И вот — освободился.

Легко ли это ему далось? Трудно сказать. Во всяком случае, не так легко, как это представлялось Михаилу Зощенко. Даже по одному только этому стихотворению видно: чтобы превратиться в то, во что он превратился, недостаточно было просто «сбросить с себя мишуру, в которую он рядился до революции». Тут нужна была большая работа.

О том, как именно протекал этот сложный и, по-видимому, мучительный процесс, мы знаем мало. Стихотворные строки, которые приводит Зощенко («Как девы в горький час измены, цветы хранили грустный вид...»), и в самом деле напоминают ошметки, которые оставляет змея, сбросившая старую кожу. Может быть, поэтому и возникла иллюзия, что он просто-напросто взял да и скинул с себя «мишуру, в которую рядился». Вот если бы остались какие-нибудь свидетельства, какие-нибудь следы жестокой внутренней борьбы...

Нет никаких таких следов, к сожалению, не сохранилось. Во всяком случае, нам они неизвестны.

Зато сохранились следы, и притом весьма отчетливые, той внутренней борьбы, которую вел с самим собой писатель Юрий Олеша.

Рассказывают, что в конце жизни, глядя в зеркало на свое постаревшее лицо, он говорил с грустным юмором:

— Я — не наш.

Бедный Олеша! Право, уж лучше бы он поступил, как Тиняков: перестал надеяться и сразу отрубил от себя все, что связывало его с прошлым. А он, бедняга, мучительно пытался сохранить хоть малую часть того, что было ему дорого, и каждый новый крошечный плацдарм уступал только после жестоких, кровавых боев и сражений с самим собой.

Если принять терминологию Зощенко, Олеша, в отличие от Тинякова, продолжал притворяться.

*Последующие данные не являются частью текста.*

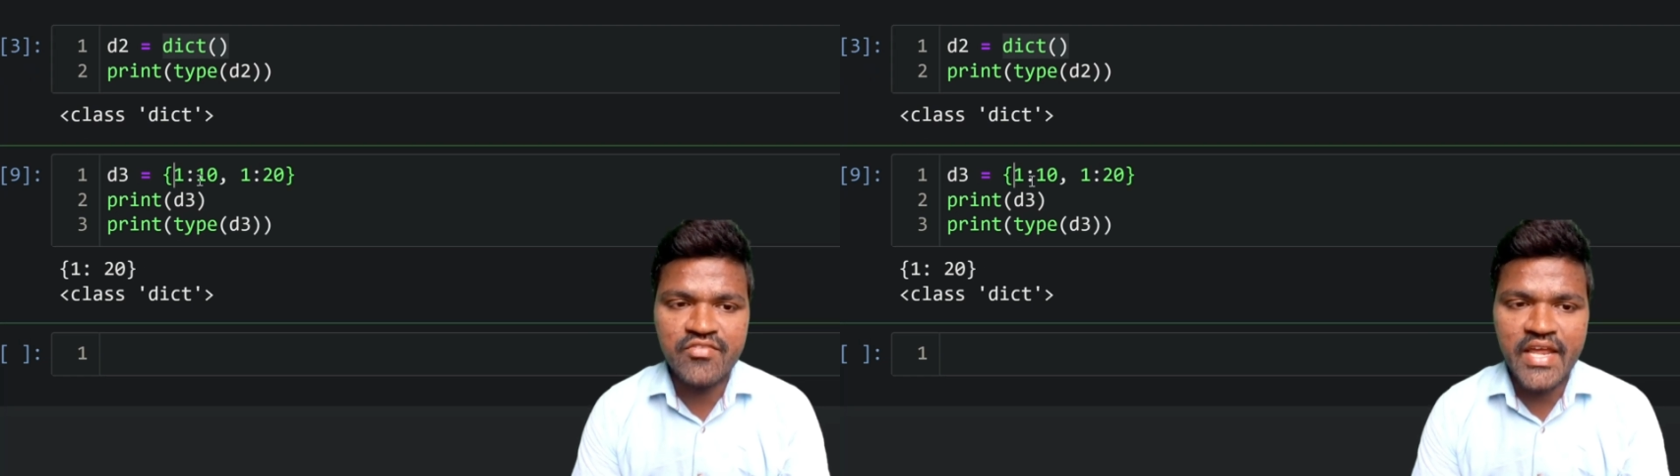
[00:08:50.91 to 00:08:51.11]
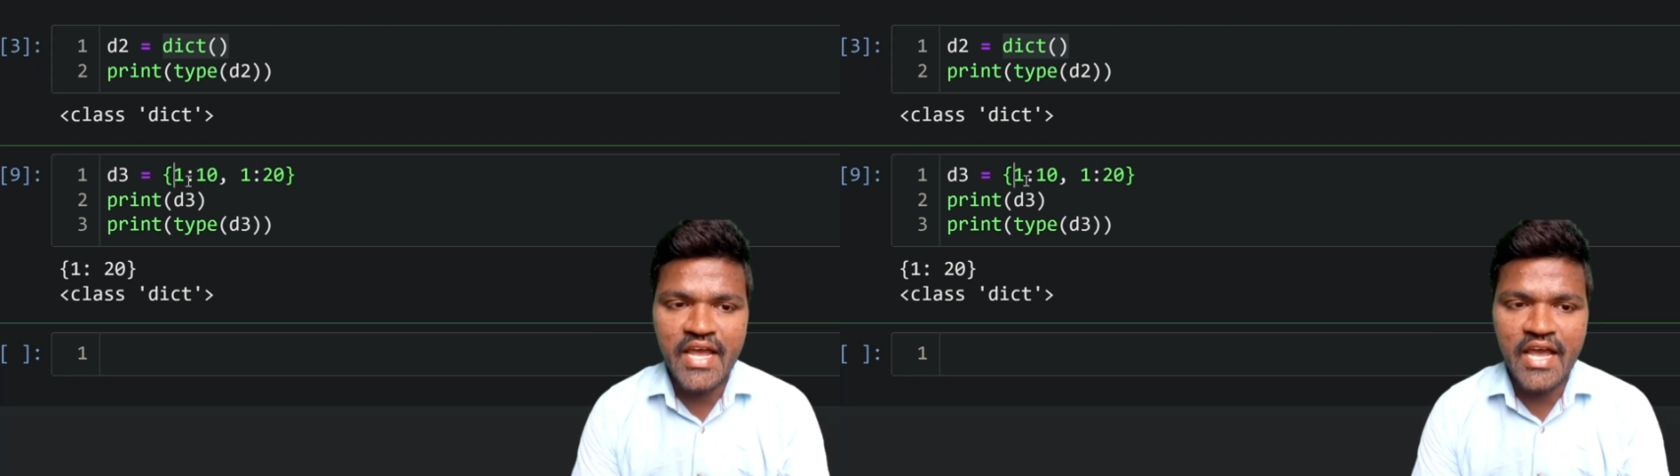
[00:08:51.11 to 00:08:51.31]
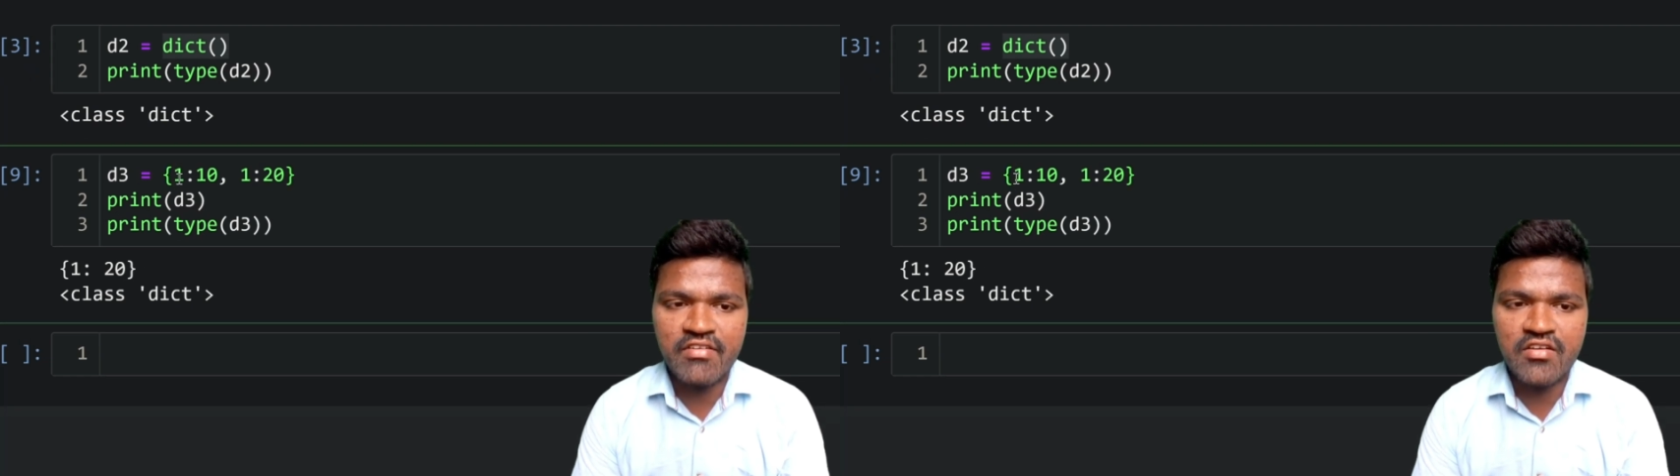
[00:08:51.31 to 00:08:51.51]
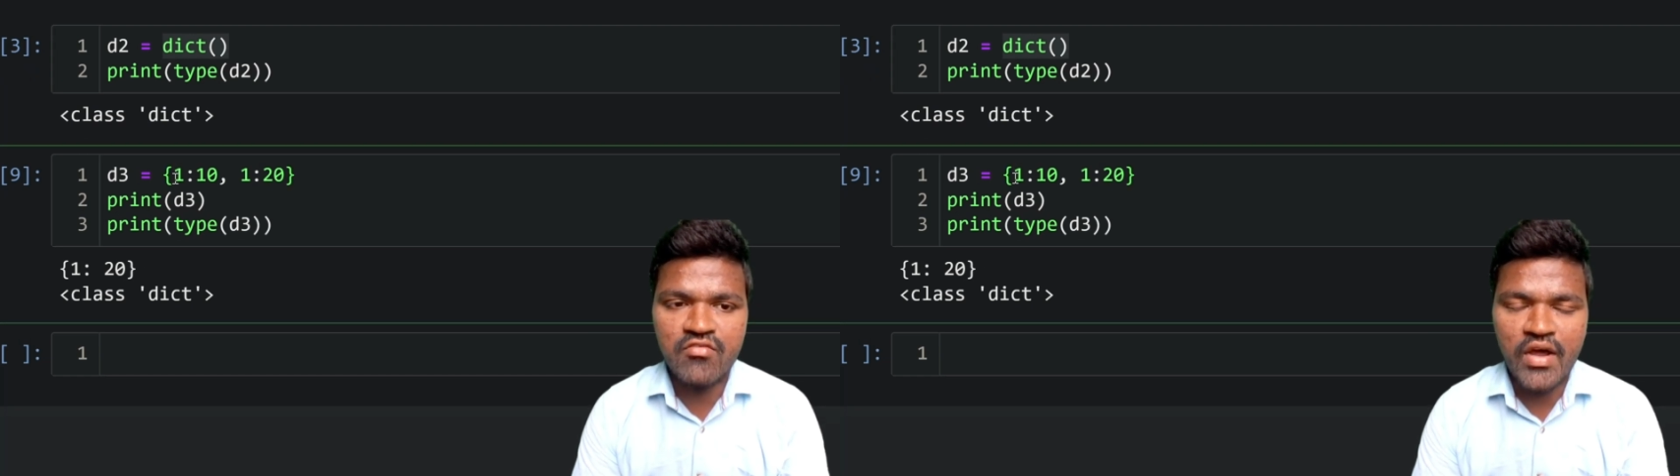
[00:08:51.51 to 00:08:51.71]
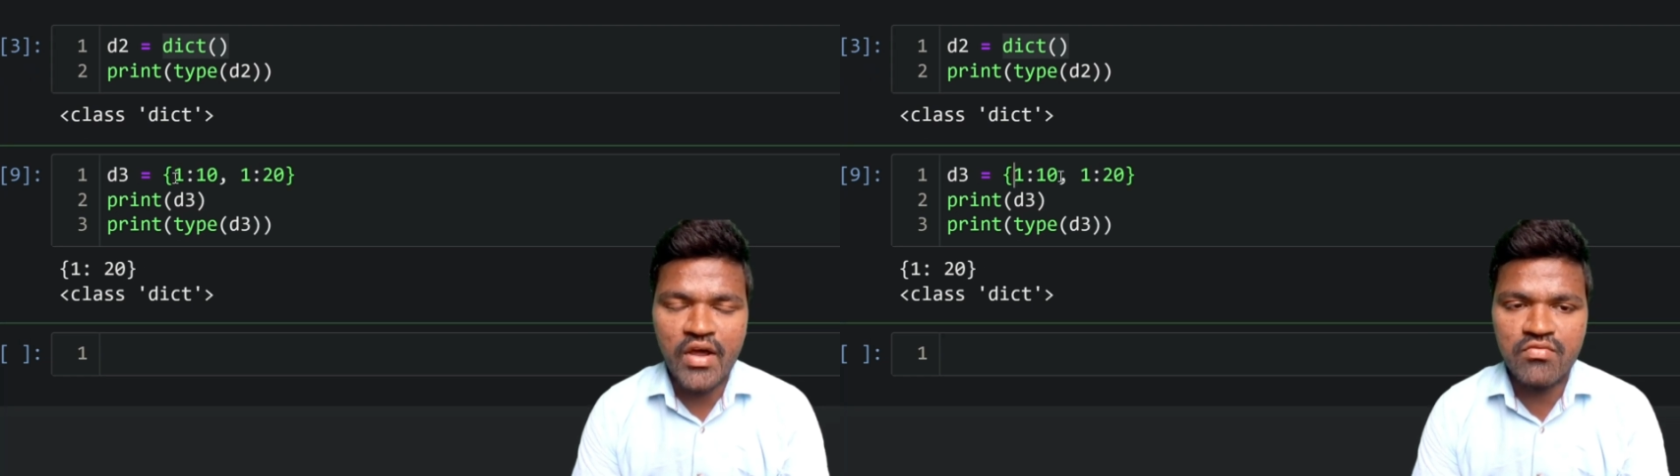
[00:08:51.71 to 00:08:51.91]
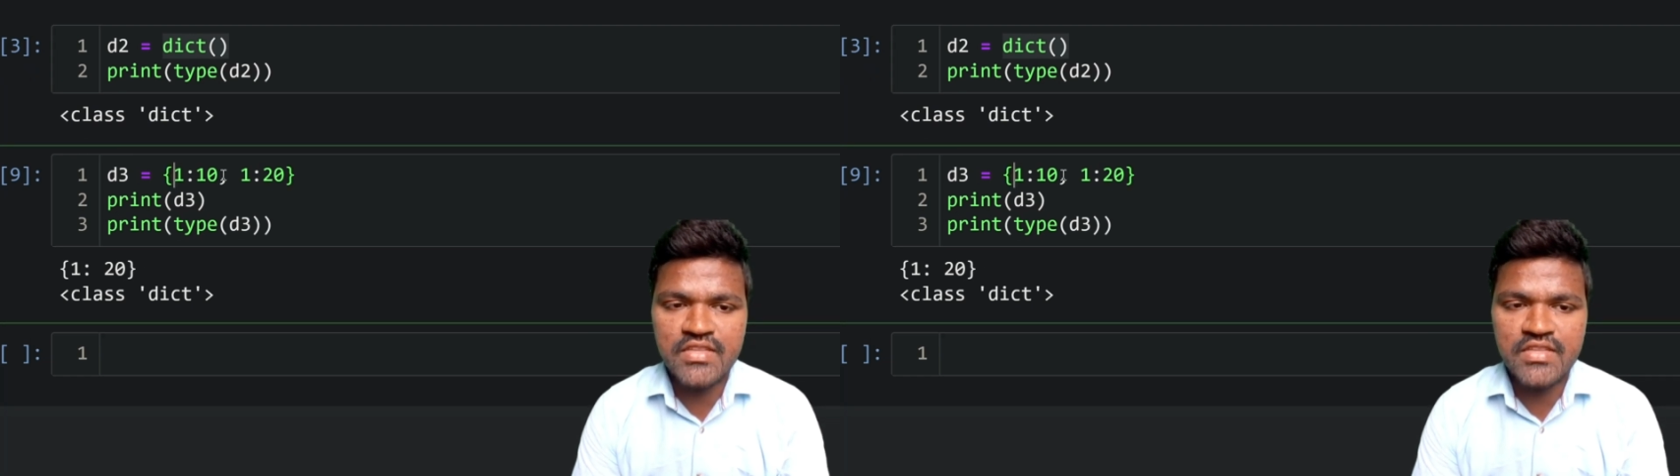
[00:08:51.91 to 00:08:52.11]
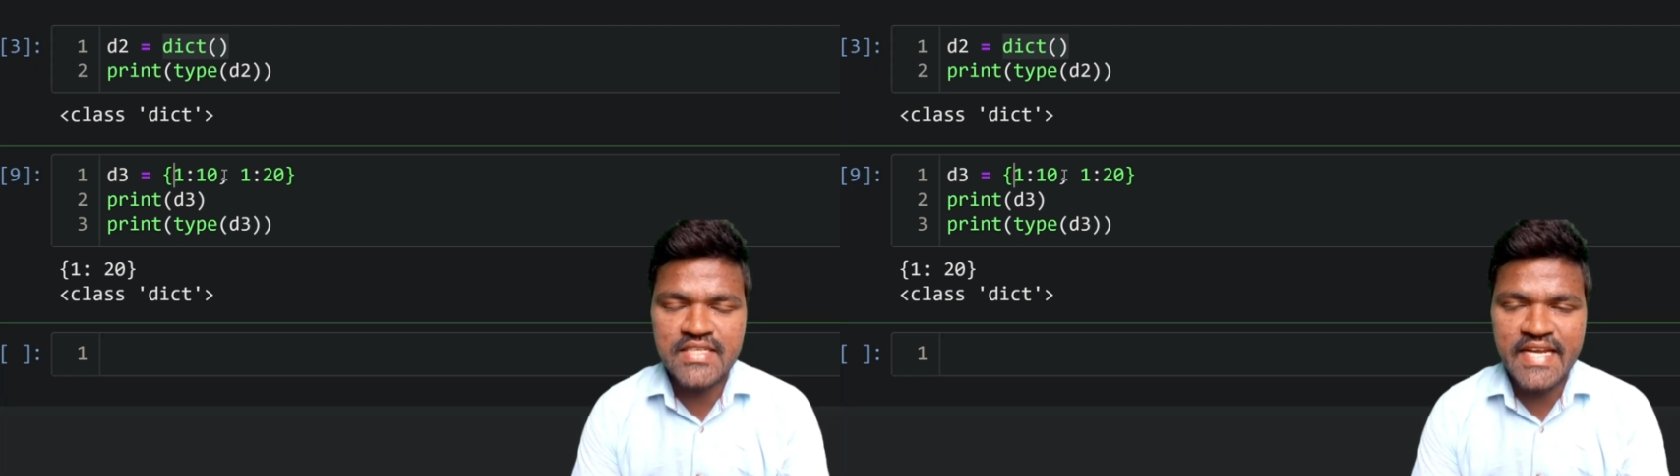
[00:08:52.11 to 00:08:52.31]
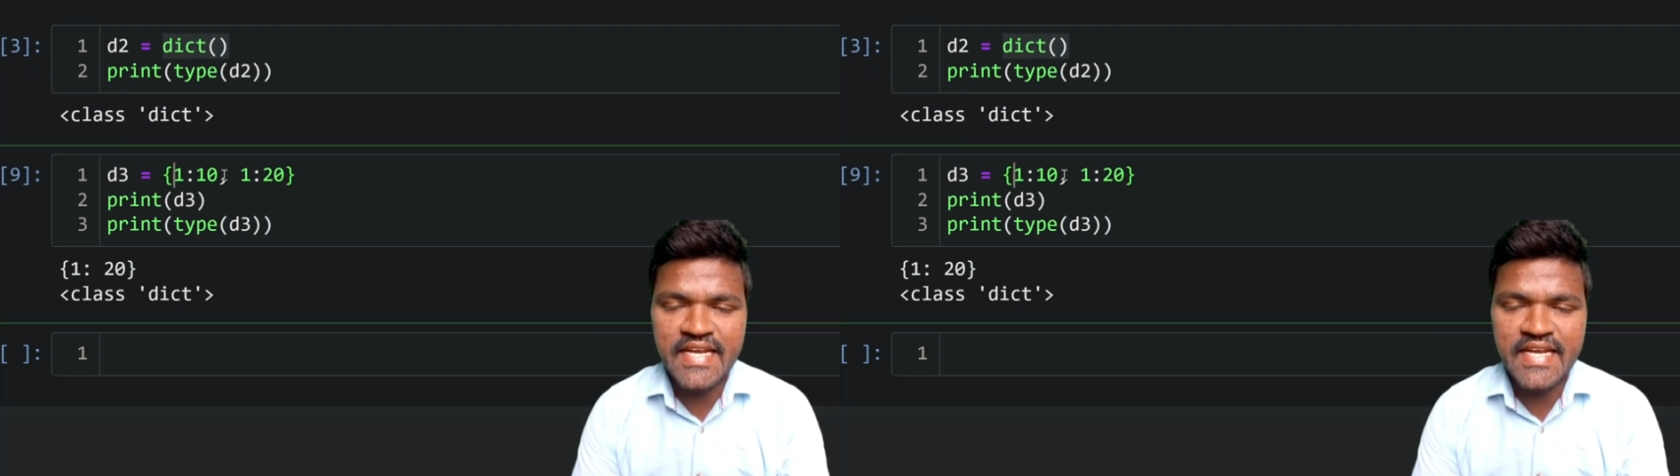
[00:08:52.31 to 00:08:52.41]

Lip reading: we are having 1 with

Но в том-то и состояло несчастье людей, подобных Юрию Олеше, что они и не думали притворяться. В том-то и состоит вся их драма, что на каждом этапе, на каждой новой стадии этого последовательного самооскопления они были предельно искренни. Как это ни грустно, Олеша действительно верил, что он и в самом деле хуже новых людей этого прекрасного нового мира, в котором ему так великодушно позволили жить. Он честно старался изжить, истребить, уничтожить свою интеллигентскую мягкость (как говорили они — мягкотелость), свою никому не нужную душевную тонкость и сложность (как говорили они — интеллигентскую дряблость).

Но ничего не помогало.

...Проблема перестройки им пока осознана только внешне. Декларируя о необходимости ее, он в то же время на самом деле не перестраивается, продолжая мыслить и чувствовать по-старому.

(Журнал «30 дней». 1932 г.)

Видит Бог, они честно пытались перестроиться. И не их вина, если из этого ничего не вышло. Они очень старались, но, как говорится, выше лба уши не растут.

И даже если бы им удалось заменить протезом свою душу, они все равно не сделались бы вполне «нашими». «Не нашими» оставались бы кончики их пальцев, привыкшие только так, а не иначе осязать предмет. «Не по-нашему» вздрагивали бы их ноздри, вбирая в себя запахи. «Не нашей» была бы сетчатка, умеющая лишь по-своему отражать все краски мира.

Так возникла мысль о несовместимости интеллигента и нового человека.

Строго говоря, речь шла даже не об интеллигенте. Речь шла о том, что так называемая душа и так называемая совесть — не что иное, как атавизм. И человек, обладающий этими атавистическими органами, решительно непригоден для новой жизни.

Даже Булгаков, не поддававшийся никаким поветриям, не разделявший ни одного из всеобщих тогдашних заблуждений, — в этом даже он был солидарен со всей советской литературой. Он тоже считал, что в мире торжествующих новых людей интеллигенту нет места, потому что измениться, отречься от себя, выжечь из себя свою интеллигентскую суть он все равно не сможет, сколько бы ни старался.